La gestión menstrual continúa siendo una brecha poco visibilizada que impacta directamente la experiencia y el rendimiento laboral de las personas colaboradoras.

Así lo evidencia el estudio “Salud y Gestión Menstrual en Costa Rica”, realizado por Essity en Costa Rica, basado en una muestra de 631 personas mayores de 12 años y representativa de distintos niveles socioeconómicos.

Se revela que el 48% de las personas encuestadas afirma que los síntomas menstruales, como dolor, fatiga y malestar general, han afectado su desempeño en el trabajo.

La mayoría de las personas encuestadas participa activamente en el mercado laboral, ya sea en empleos formales o emprendimientos. Esto implica que cualquier afectación en su desempeño impacta no solo su bienestar, sino también la eficiencia organizacional y la economía en general. 

gestión menstrual

Cuando los síntomas no se gestionan adecuadamente o no existen condiciones para hacerlo, el impacto se traduce en disminución de productividad, dificultades para concentrarse e incluso ausentismo. Casi una de cada cinco personas menstruantes se muestran totalmente de acuerdo en que su desempeño laboral se ha visto afectado por esta causa.

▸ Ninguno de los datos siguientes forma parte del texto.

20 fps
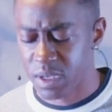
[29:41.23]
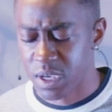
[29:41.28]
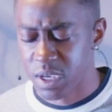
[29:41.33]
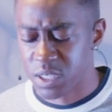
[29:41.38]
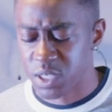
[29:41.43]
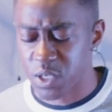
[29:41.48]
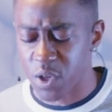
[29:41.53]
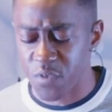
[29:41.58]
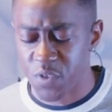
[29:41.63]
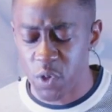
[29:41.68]

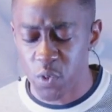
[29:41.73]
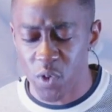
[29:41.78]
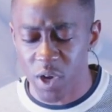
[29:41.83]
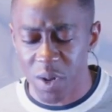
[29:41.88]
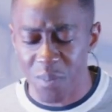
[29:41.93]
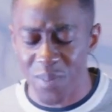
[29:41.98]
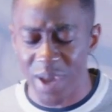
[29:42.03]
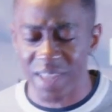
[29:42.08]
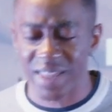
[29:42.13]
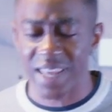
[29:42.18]
So if you want to
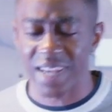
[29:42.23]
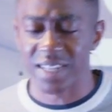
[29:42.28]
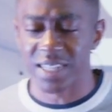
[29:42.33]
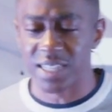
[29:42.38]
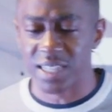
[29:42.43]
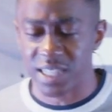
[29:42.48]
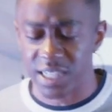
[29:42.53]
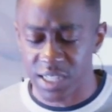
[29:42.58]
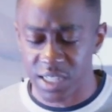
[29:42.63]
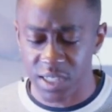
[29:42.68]
make that
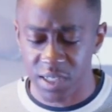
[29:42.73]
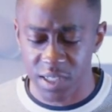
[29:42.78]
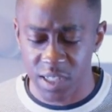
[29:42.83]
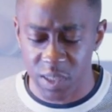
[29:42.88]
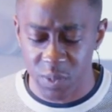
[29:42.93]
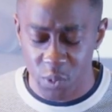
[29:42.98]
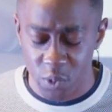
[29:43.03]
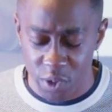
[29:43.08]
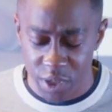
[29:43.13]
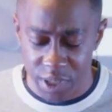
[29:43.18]
decision this
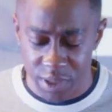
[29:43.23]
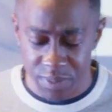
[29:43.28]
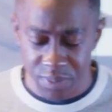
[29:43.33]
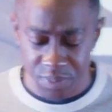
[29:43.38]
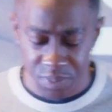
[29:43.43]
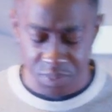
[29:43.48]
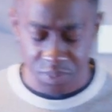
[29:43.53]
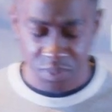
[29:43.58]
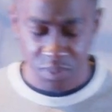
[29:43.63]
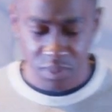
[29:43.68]
morning,
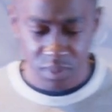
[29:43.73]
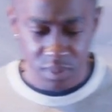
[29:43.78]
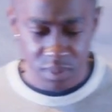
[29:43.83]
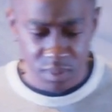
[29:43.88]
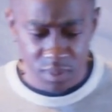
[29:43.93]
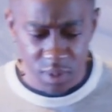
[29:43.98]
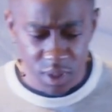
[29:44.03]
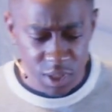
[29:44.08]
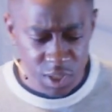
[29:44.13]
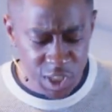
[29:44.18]

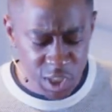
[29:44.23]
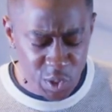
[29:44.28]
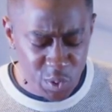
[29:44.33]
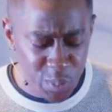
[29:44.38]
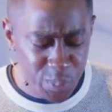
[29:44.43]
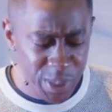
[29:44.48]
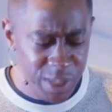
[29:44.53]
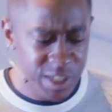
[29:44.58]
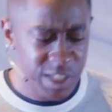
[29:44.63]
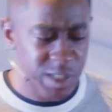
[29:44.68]
just
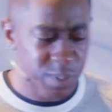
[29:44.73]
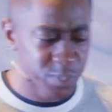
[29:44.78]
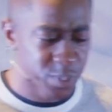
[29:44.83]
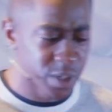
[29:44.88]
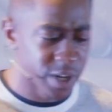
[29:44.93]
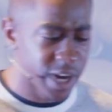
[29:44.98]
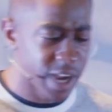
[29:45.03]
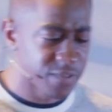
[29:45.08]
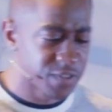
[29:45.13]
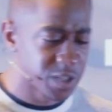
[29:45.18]
repeat this
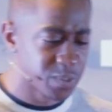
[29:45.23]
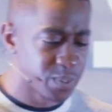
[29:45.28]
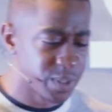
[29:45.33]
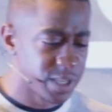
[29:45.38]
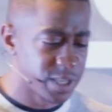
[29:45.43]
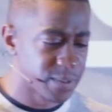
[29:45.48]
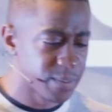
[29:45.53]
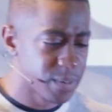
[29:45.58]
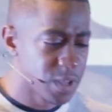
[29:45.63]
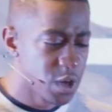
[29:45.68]
prayer after
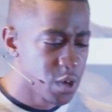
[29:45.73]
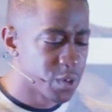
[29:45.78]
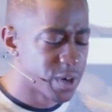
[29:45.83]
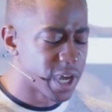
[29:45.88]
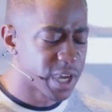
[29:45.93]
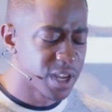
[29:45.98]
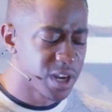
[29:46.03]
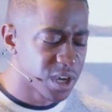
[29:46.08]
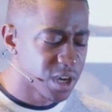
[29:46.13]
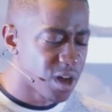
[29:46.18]
me. We're not
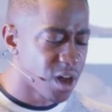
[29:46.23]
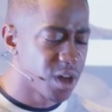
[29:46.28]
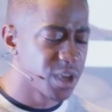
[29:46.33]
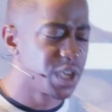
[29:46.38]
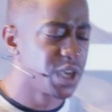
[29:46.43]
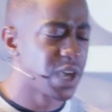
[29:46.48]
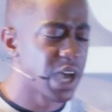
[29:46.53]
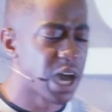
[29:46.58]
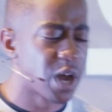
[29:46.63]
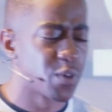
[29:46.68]
going to call
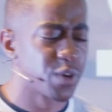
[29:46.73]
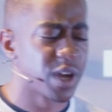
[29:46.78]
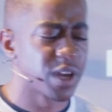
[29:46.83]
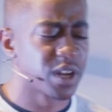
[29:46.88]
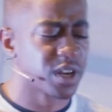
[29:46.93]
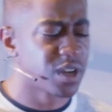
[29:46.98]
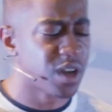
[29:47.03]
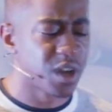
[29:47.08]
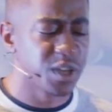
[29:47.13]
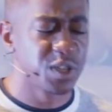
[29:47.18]
you out. We're not
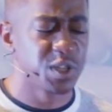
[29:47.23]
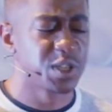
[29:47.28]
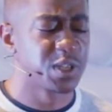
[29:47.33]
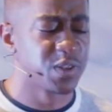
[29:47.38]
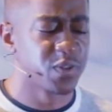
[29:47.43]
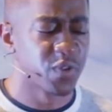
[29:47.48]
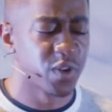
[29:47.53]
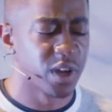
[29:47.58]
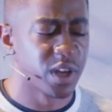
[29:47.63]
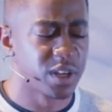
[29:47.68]
going to call you to the
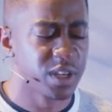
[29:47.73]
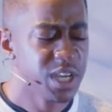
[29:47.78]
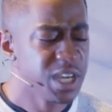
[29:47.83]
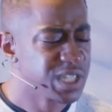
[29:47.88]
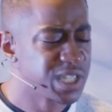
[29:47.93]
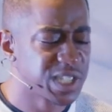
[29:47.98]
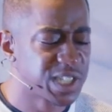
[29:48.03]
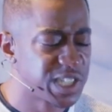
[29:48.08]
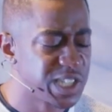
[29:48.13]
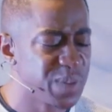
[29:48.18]
front.
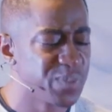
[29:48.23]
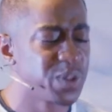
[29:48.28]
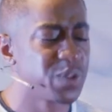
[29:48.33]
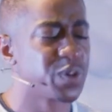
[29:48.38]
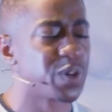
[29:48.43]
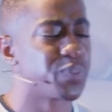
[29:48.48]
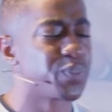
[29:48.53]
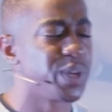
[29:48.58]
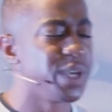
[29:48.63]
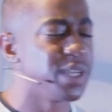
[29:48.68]
Just simply
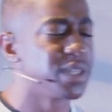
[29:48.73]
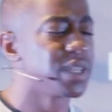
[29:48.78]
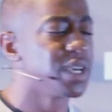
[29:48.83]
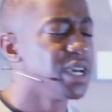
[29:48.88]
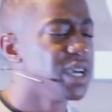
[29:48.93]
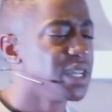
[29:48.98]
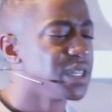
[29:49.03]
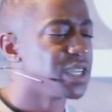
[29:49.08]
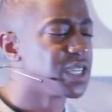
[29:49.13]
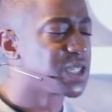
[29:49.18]
repeat
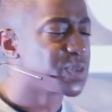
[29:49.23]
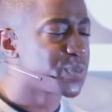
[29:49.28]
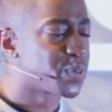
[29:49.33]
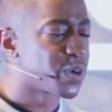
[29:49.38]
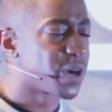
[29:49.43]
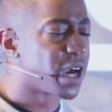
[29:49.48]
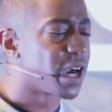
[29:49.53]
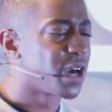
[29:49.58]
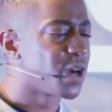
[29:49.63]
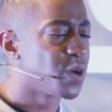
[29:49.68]
this
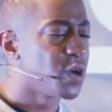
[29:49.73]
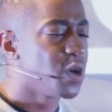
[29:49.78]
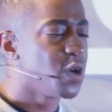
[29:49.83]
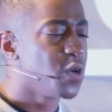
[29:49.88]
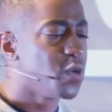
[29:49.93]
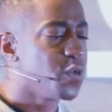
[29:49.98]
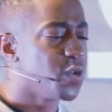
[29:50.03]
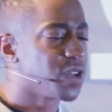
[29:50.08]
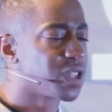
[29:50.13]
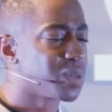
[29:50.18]
prayer
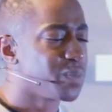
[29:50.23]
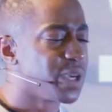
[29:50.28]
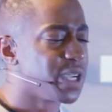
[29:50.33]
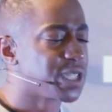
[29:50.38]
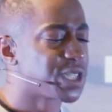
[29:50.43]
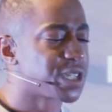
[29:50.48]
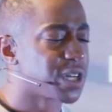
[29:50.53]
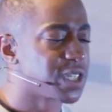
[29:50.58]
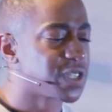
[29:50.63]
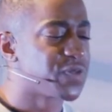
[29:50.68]
with me. And
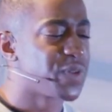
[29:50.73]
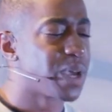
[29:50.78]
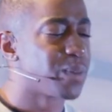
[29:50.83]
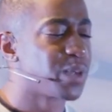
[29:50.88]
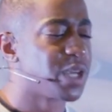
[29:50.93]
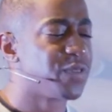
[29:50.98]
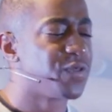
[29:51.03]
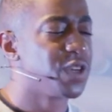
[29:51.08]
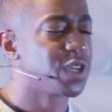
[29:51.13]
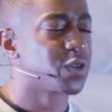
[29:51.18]
church
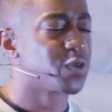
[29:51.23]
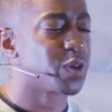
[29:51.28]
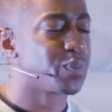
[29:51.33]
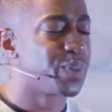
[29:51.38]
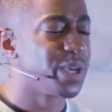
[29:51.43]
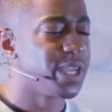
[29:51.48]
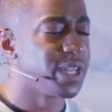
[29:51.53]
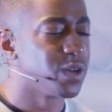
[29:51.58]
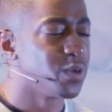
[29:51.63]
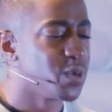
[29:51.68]
family, if you could
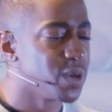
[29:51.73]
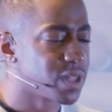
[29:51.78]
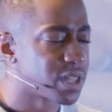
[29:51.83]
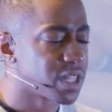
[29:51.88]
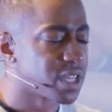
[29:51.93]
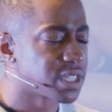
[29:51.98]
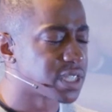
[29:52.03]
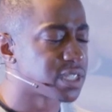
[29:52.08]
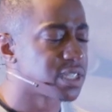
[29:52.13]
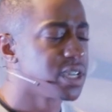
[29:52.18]
repeat it with
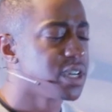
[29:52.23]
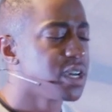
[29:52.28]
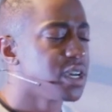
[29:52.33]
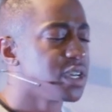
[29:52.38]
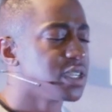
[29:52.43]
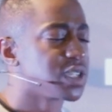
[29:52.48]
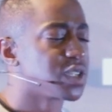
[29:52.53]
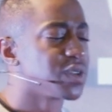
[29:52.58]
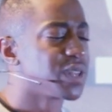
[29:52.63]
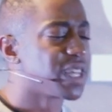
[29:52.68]
us
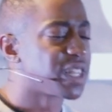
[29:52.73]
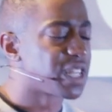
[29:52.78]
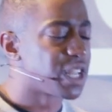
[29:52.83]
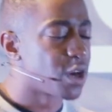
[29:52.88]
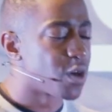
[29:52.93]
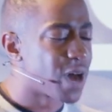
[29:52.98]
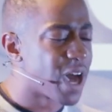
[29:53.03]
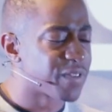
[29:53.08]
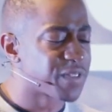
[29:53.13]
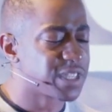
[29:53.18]
so that they
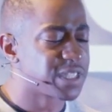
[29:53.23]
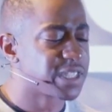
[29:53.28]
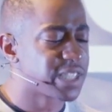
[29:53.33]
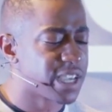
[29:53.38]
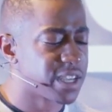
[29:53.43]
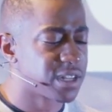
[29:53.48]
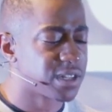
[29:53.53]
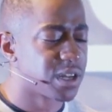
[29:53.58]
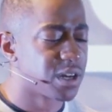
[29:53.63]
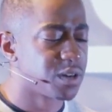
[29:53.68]
don't have to say
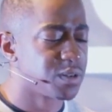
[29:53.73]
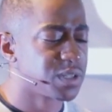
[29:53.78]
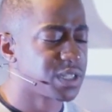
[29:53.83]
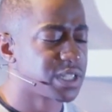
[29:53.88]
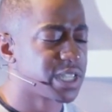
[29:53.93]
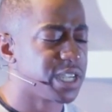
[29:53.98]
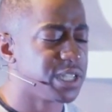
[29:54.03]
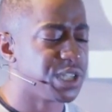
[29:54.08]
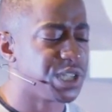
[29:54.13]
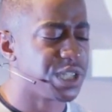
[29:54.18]
it alone.
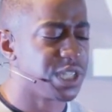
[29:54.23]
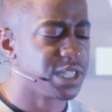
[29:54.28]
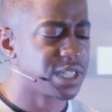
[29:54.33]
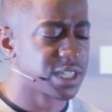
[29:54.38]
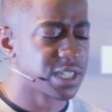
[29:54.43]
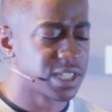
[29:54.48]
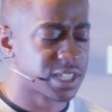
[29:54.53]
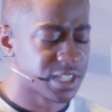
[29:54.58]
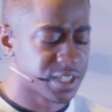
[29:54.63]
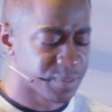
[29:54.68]
Say,
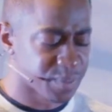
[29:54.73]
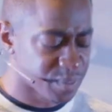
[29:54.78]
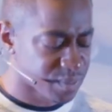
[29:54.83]
Jesus,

No contar con los productos adecuados

El 44% indica que su productividad laboral se ha visto limitada por no contar con productos adecuados durante su jornada.

“Garantizar acceso a productos básicos no es un beneficio adicional, sino una condición mínima para asegurar entornos laborales saludables, prevenir riesgos asociados a prácticas inadecuadas y sostener el desempeño económico de los equipos de trabajo”, señaló Anabel Rodríguez, directora comercial de Essity, compañía sueca y líder global en higiene y salud. 

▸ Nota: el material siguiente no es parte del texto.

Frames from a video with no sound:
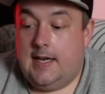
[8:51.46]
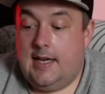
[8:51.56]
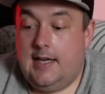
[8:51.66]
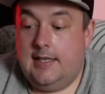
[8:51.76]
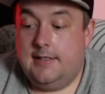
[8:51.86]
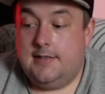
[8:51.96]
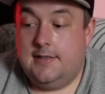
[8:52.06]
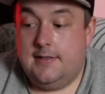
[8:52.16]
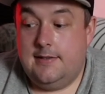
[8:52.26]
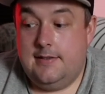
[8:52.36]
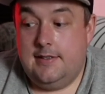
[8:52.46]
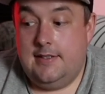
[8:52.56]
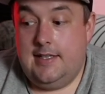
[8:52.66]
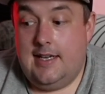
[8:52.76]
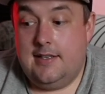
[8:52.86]
And
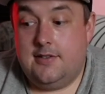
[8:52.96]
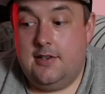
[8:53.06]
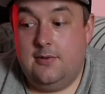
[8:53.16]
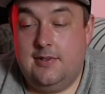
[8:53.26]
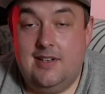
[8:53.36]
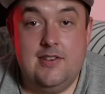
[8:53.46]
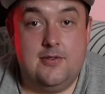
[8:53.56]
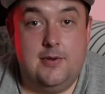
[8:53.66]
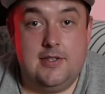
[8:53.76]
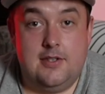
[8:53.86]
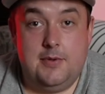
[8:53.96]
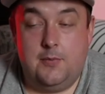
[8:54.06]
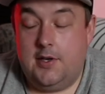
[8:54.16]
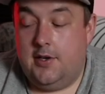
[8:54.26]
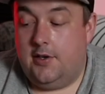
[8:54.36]
yeah, so there is always going to be
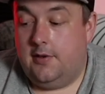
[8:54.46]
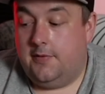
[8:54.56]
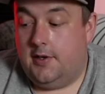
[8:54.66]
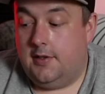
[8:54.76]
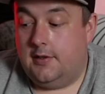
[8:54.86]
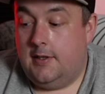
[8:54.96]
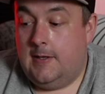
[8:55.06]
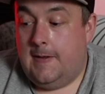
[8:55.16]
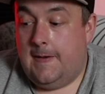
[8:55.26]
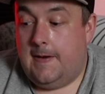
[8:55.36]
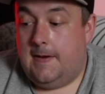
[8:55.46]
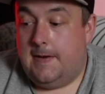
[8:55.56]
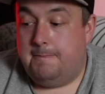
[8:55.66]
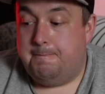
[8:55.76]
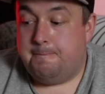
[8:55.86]
one eye on the final.
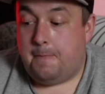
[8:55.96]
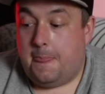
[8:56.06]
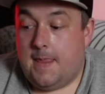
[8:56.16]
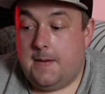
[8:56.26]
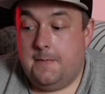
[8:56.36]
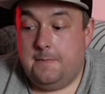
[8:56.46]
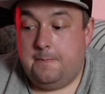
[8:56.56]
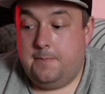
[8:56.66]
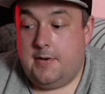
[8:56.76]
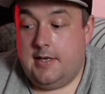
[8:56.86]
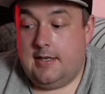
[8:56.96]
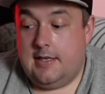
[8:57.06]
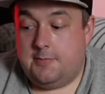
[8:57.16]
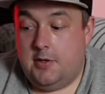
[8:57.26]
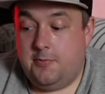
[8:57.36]
Um, but yeah,
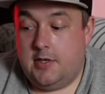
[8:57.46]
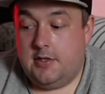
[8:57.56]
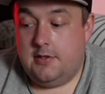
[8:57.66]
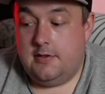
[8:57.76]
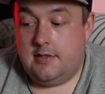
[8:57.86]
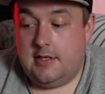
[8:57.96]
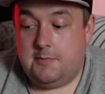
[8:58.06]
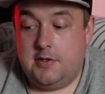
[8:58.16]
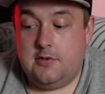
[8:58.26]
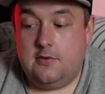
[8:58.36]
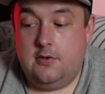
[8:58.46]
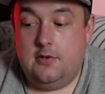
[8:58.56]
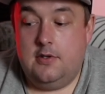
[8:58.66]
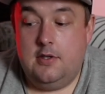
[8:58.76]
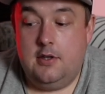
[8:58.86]
that's my predictions. That's my
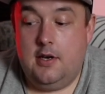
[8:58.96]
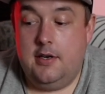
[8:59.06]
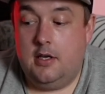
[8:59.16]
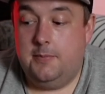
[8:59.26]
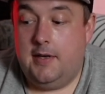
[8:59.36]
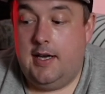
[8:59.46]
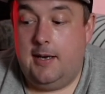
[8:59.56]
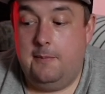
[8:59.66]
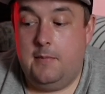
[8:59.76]
score, lineup, and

Alrededor del 61% de quienes trabajan confirman que no reciben productos menstruales en su lugar de trabajo, lo que evidencia una oportunidad clara para fortalecer políticas internas de  salud menstrual. 

Impacto inicia antes del ingreso al mercado laboral

En el ámbito educativo, el 39% ha tenido dificultades de asistencia o rendimiento por falta de productos menstruales y el 35% por síntomas. Entre adolescentes de 12 a 17 años, un 20% ya reporta afectación académica por falta de productos, mientras que el 72% de quienes estudian no recibe los insumos adecuados en sus centros educativos. Esta realidad compromete la continuidad educativa y, en consecuencia, las futuras oportunidades económicas.

Por otro lado, aunque el 96% de las personas encuestadas para el estudio cuentan con acceso al agua entubada en sus hogares y el 97% dispone de jabón para el lavado de manos, el acceso a productos menstruales sigue siendo una deuda pendiente en términos de bienestar integral. 

“Integrar la gestión menstrual dentro de las estrategias de salud preventiva en empresas e instituciones educativas no solo mejora el bienestar individual, sino que fortalece el desempeño económico, reduce brechas y promueve entornos más equitativos y productivos. La evidencia es clara: priorizar la salud menstrual es una inversión en bienestar, productividad y sostenibilidad organizacional”, concluyó Rodríguez.